| Exercise goal |
The pictures are to be dropped, and the records below are to be restated word for word.

| Data |
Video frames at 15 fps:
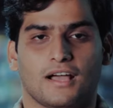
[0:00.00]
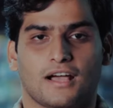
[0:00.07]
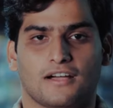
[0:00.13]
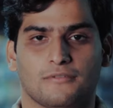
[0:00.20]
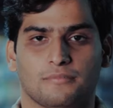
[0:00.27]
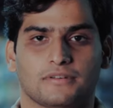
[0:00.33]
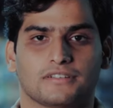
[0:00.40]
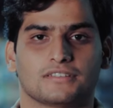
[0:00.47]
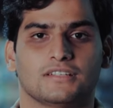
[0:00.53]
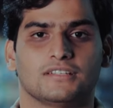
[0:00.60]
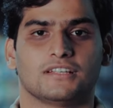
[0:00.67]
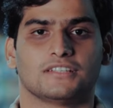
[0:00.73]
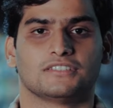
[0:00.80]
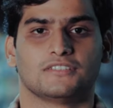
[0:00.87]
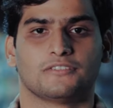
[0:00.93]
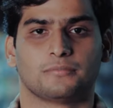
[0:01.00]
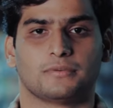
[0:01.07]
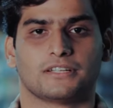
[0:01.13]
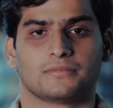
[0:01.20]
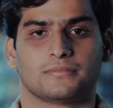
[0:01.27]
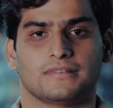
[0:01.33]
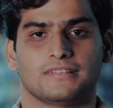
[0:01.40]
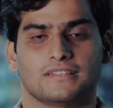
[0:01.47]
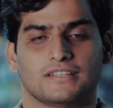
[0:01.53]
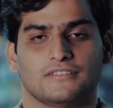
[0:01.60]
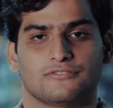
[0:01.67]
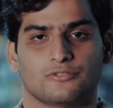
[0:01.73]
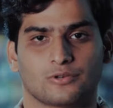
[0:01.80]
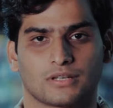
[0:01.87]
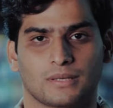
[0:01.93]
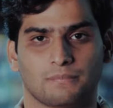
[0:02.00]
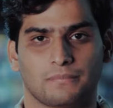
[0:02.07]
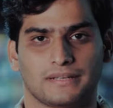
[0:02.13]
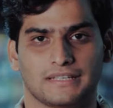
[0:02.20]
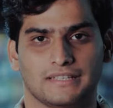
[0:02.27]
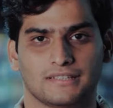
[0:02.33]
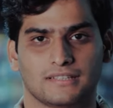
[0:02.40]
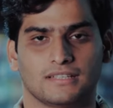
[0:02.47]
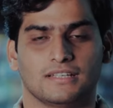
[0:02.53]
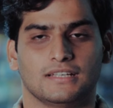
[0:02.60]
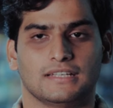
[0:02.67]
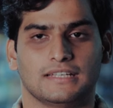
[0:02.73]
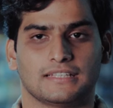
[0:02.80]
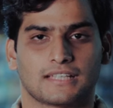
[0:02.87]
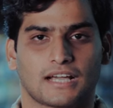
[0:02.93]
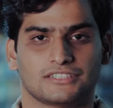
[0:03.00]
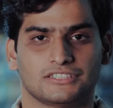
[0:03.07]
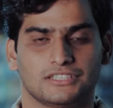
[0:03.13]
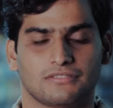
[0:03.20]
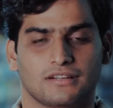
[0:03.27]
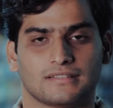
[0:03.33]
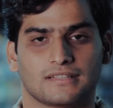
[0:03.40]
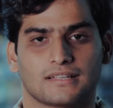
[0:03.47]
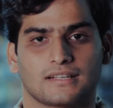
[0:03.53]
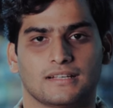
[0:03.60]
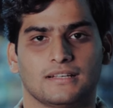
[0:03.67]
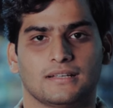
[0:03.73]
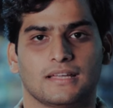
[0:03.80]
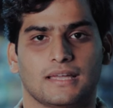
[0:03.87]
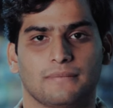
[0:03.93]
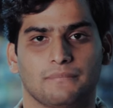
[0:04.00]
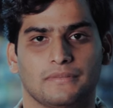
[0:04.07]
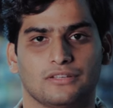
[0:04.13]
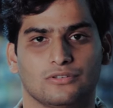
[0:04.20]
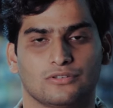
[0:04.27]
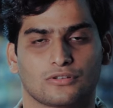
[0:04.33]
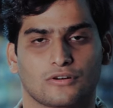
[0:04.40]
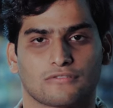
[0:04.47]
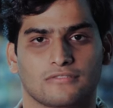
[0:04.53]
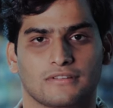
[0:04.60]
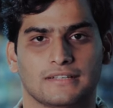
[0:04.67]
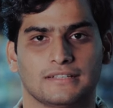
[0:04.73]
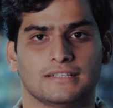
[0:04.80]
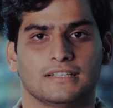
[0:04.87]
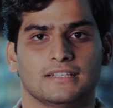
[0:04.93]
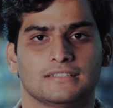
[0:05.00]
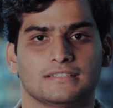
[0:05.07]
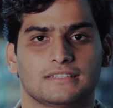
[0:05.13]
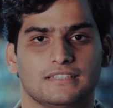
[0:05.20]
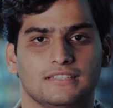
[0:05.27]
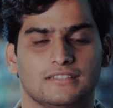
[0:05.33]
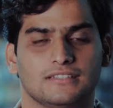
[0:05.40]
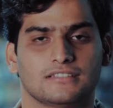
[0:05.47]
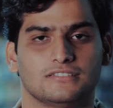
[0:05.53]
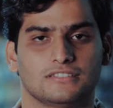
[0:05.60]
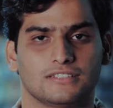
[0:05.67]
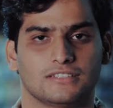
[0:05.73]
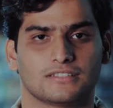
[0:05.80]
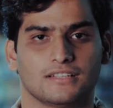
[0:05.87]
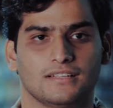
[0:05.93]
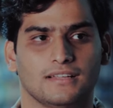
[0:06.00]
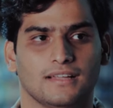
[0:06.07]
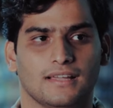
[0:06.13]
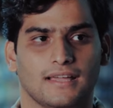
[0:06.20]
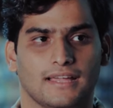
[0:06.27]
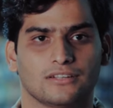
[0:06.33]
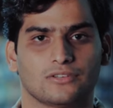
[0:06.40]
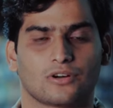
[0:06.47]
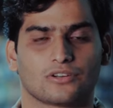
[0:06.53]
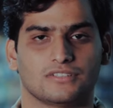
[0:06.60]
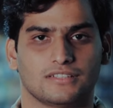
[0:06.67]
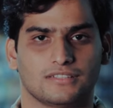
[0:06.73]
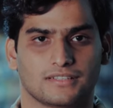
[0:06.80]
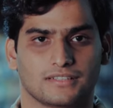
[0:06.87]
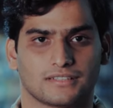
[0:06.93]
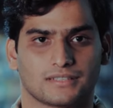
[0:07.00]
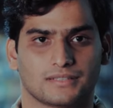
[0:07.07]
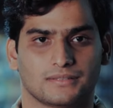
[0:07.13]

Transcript: I have personally achieved placements in four companies, Hitachi Vantara, MAQ Software, TCS Digital and Cognizant.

| Reply |
Video frames at 15 fps:
[0:00.00]
[0:00.07]
[0:00.13]
[0:00.20]
[0:00.27]
[0:00.33]
[0:00.40]
[0:00.47]
[0:00.53]
[0:00.60]
[0:00.67]
[0:00.73]
[0:00.80]
[0:00.87]
[0:00.93]
[0:01.00]
[0:01.07]
[0:01.13]
[0:01.20]
[0:01.27]
[0:01.33]
[0:01.40]
[0:01.47]
[0:01.53]
[0:01.60]
[0:01.67]
[0:01.73]
[0:01.80]
[0:01.87]
[0:01.93]
[0:02.00]
[0:02.07]
[0:02.13]
[0:02.20]
[0:02.27]
[0:02.33]
[0:02.40]
[0:02.47]
[0:02.53]
[0:02.60]
[0:02.67]
[0:02.73]
[0:02.80]
[0:02.87]
[0:02.93]
[0:03.00]
[0:03.07]
[0:03.13]
[0:03.20]
[0:03.27]
[0:03.33]
[0:03.40]
[0:03.47]
[0:03.53]
[0:03.60]
[0:03.67]
[0:03.73]
[0:03.80]
[0:03.87]
[0:03.93]
[0:04.00]
[0:04.07]
[0:04.13]
[0:04.20]
[0:04.27]
[0:04.33]
[0:04.40]
[0:04.47]
[0:04.53]
[0:04.60]
[0:04.67]
[0:04.73]
[0:04.80]
[0:04.87]
[0:04.93]
[0:05.00]
[0:05.07]
[0:05.13]
[0:05.20]
[0:05.27]
[0:05.33]
[0:05.40]
[0:05.47]
[0:05.53]
[0:05.60]
[0:05.67]
[0:05.73]
[0:05.80]
[0:05.87]
[0:05.93]
[0:06.00]
[0:06.07]
[0:06.13]
[0:06.20]
[0:06.27]
[0:06.33]
[0:06.40]
[0:06.47]
[0:06.53]
[0:06.60]
[0:06.67]
[0:06.73]
[0:06.80]
[0:06.87]
[0:06.93]
[0:07.00]
[0:07.07]
[0:07.13]

Transcript: I have personally achieved placements in four companies, Hitachi Vantara, MAQ Software, TCS Digital and Cognizant.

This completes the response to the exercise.